Chain of Thoughts (CoT) has its limitations. Let’s revisit the prompt in the CoT illustration— ‘I received a damaged laptop. What’s my reimbursement limit?’ In answering this, did you think of just line of reasoning? Not really ! There are many ways to get to the solution— “The customer is loyal so we should reimburse the entire cost” or “The product is not in the warranty period and the customer reached out much after the delivery date so we can only reimburse half the price” and so many more… So why should LLM explore just one chain of thought as prescribed by the CoT prompting? Like our own thought process, its better to explore multiple reasoning paths and then finalize the one that’s most reasonable. DIVERSE (Diverse Verifier on Reasoning Steps) method by Microsoft does that — it explores multiple chain of thoughts (~50 ) and selects the one that is most likely to lead to the correct answer. The multiple chains are created by sampling randomly from a pool of examples or from the decoder’s output. Each reasoning path is assigned a likelihood of leading to an accurate answer through a verifier, an LLM. Moreover, the verifier is step-aware i.e it analyzes the likelihood of every reasoning step. But why step awareness? It helps diagnose and rectify situations where a correct answer is obtained through a flawed reasoning, improving the overall reasoning proess. Authors of DIVERSE demonstrated that supplementing Chain of Thoughts (CoTs) with above modifications increases the problem solving rate on GSM8K dataset from 60% to 85%+ . Lets fall back to our reimbursement limit example to understand how DIVERSE can be applied to it successfully-

Demonstrates DIVERSE methodology 1) multiple chain of thoughts explored 2) Step aware verifier assigns probabilities to each reasoning step 3) Chain of thought with maximum combined probability is selected as the final answer

More the Merrier — Funsearch by Deepmind

While DIVERSE has allowed us to achieve 85%+ accuracy on math-related problem sets, it is really hard to implement in production. First, the prompts used in the algorithm are not diverse enough to create distinct reasoning paths. All it does is use a different set of examples from a repository but the core prompt remains the same. Can we somehow use the existing 1500 Q&A examples to build a large library of exemplars that are diverse and of higher quality? A recent paper by Deepmind ‘FunSearch: Making new discoveries in mathematical sciences using Large Language Models’ gives us some clues. It utilizes a parallel genetic algorithm called the islands model to create a diverse set of computer programs using an initial set of programs to solve a previously unsolved combinatorial problem. Sounds relevant right? The approach is simple — we split the population of Q&A examples (GSM8K dataset) into m separate groups, or islands. Each island is initialized with a copy of the examples and is evolved separately. What’s evolution you ask? A random set of k-examples is chosen from each island and passed through an LLM to create a new set of prompts (aka evolution). These new prompts are evaluated using a Reward Model and the best ones are stored on the island. To ensure that lower quality (or score) examples are removed from the search, we discard all the examples from the m/2 islands whose best instances have the lowest score. Each of these islands is then seeded with a single prompt from the remaining island and the process repeats until 5000+ prompts above a threshold quality score are created. Separate evolution between the islands ensures diversity in the prompts and the elimination of lower-score islands ensures quality.
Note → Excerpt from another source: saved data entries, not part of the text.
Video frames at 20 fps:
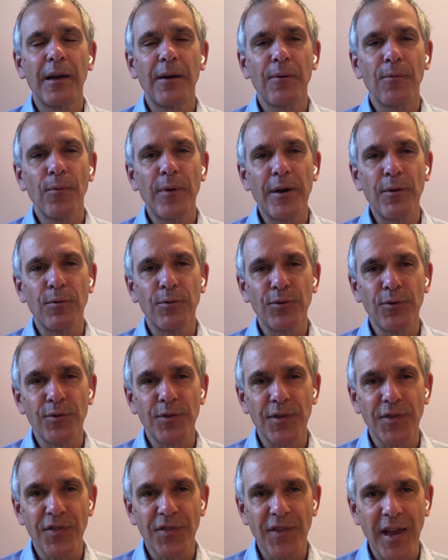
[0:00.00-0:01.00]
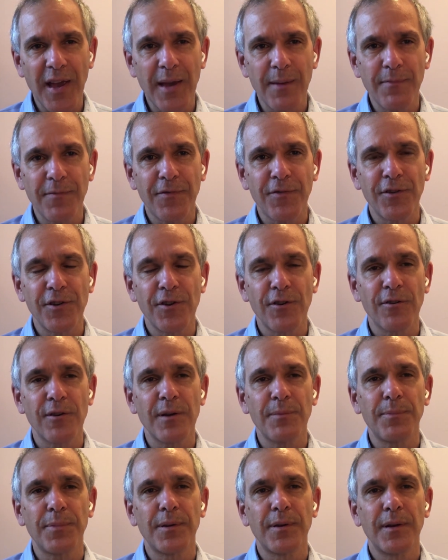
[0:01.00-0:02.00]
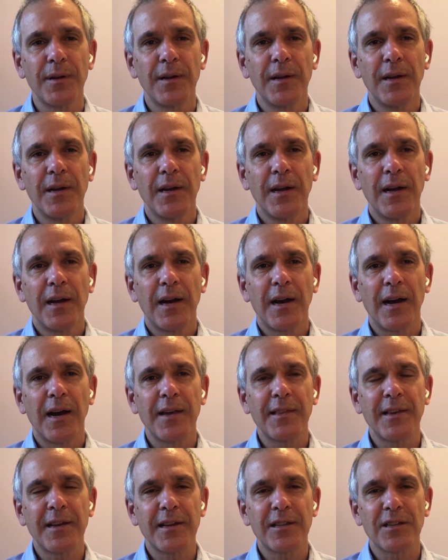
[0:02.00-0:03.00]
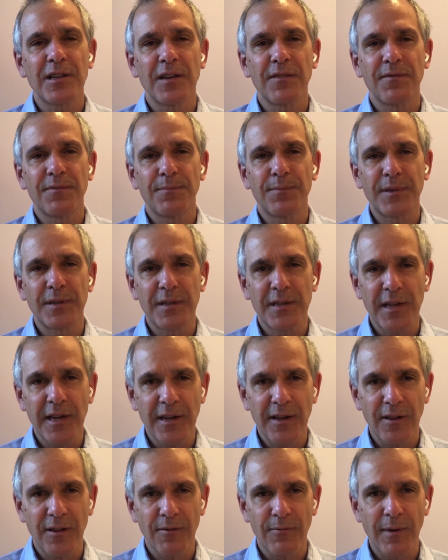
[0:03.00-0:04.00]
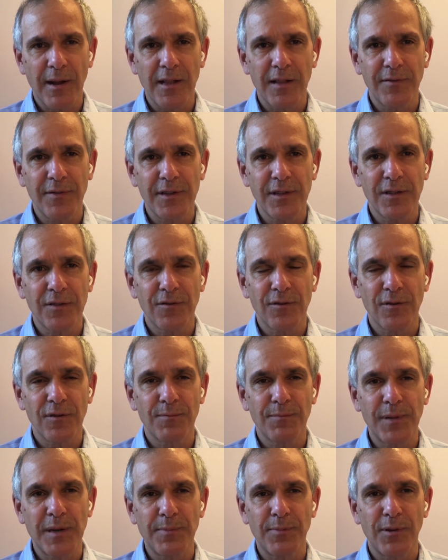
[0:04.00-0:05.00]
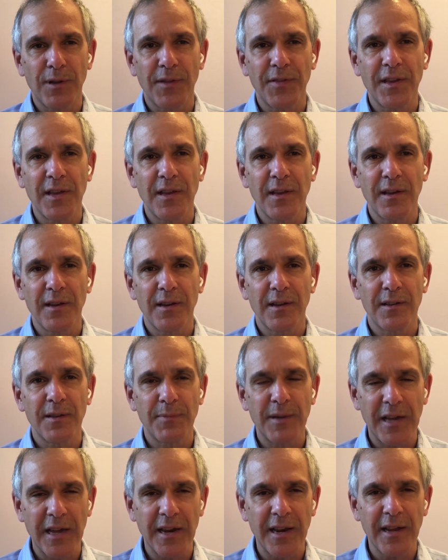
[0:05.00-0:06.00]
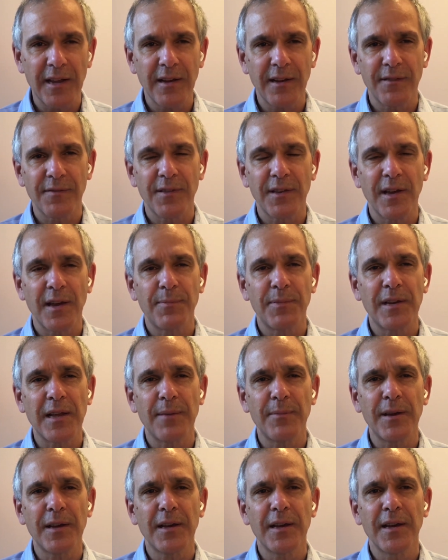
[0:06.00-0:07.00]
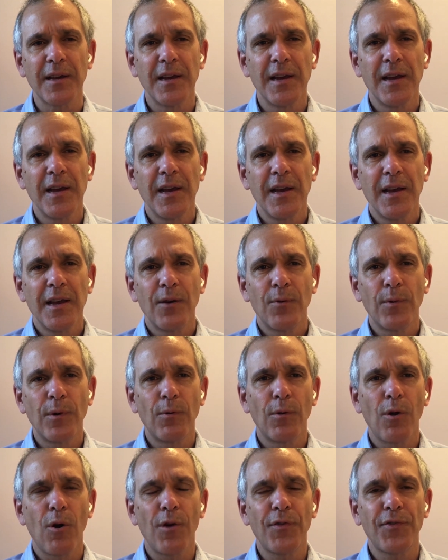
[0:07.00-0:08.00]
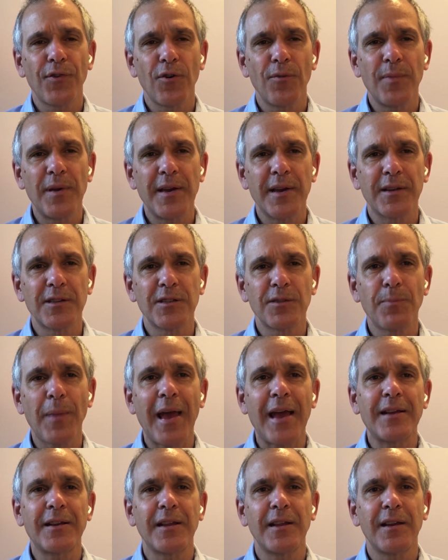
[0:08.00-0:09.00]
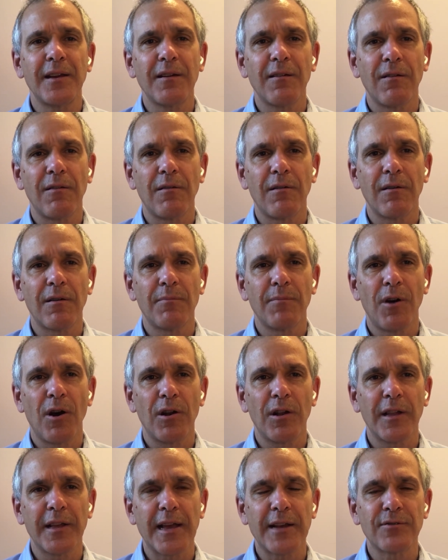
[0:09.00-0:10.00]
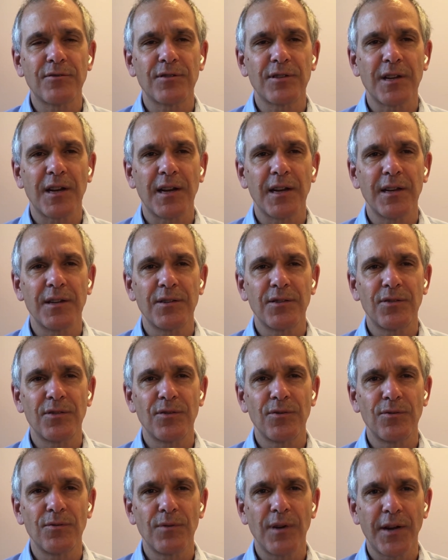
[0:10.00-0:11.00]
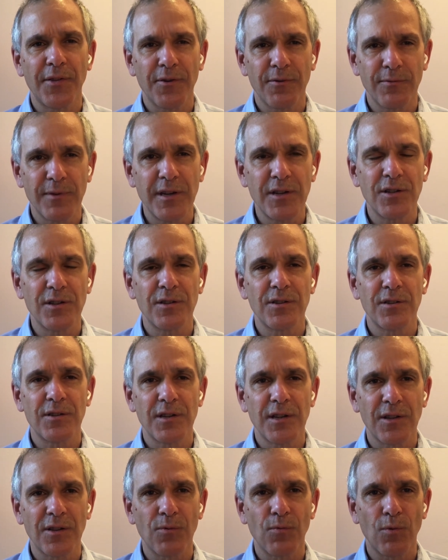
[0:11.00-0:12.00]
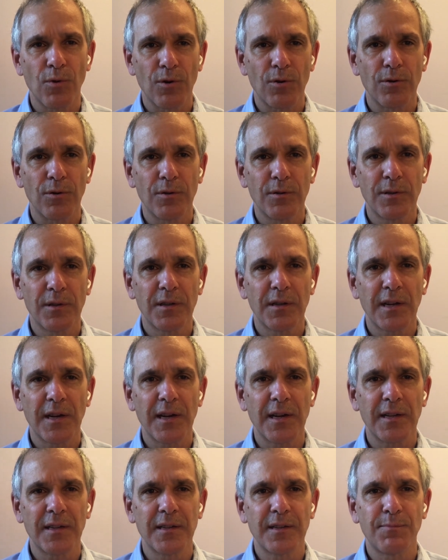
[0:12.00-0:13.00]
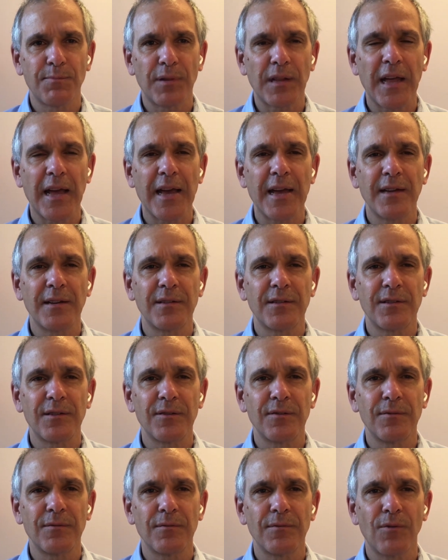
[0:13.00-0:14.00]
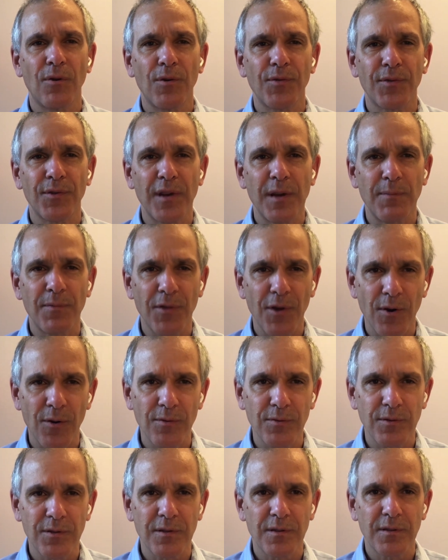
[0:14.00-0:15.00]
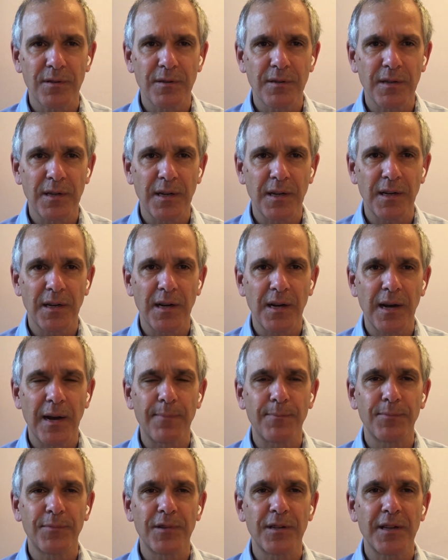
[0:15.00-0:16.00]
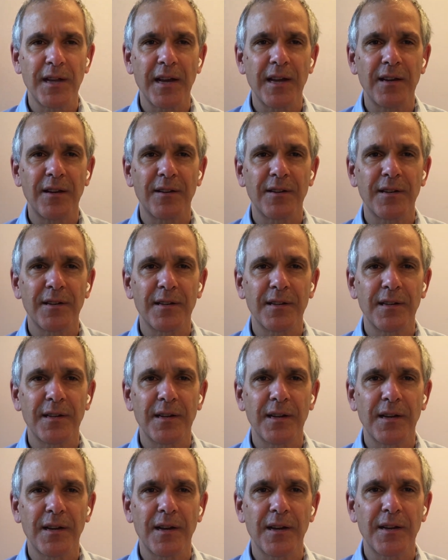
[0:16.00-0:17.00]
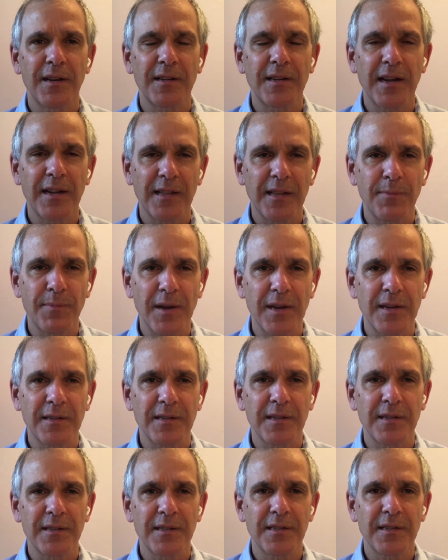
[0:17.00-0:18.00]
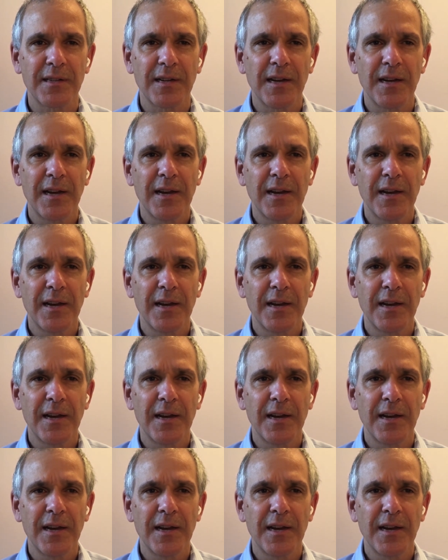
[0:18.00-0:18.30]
We will do the same for Europe. I think it's of particular relevance for people on the beginning of the epidemic. We will also be expanding our modeling exercise to other regions in the world, and plan to also keep those up to date on a daily basis.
Island model ensures that diverse and high-quality prompts are generated.

Finishing Touches — Process Reward Models (PRM)

Now that we can create diverse prompts, the other big limitation is the verifier. Verifier, being an LLM, is data hungry requiring a lot of training examples (~10k) for fine-tuning, making it costly. Moreover, verifier outputs suffer from hallucinations which in a sequential reasoning model like CoT can increase the downstream risk of incorrect answers. To overcome these limitations, the verifier can be replaced by RL based Process-based Reward Models (PRMs) as proposed by OpenAI in their paper ‘Lets Verify Step by Step’. But how will it work? And how will it overcome the existing limitations of LLM based verifier?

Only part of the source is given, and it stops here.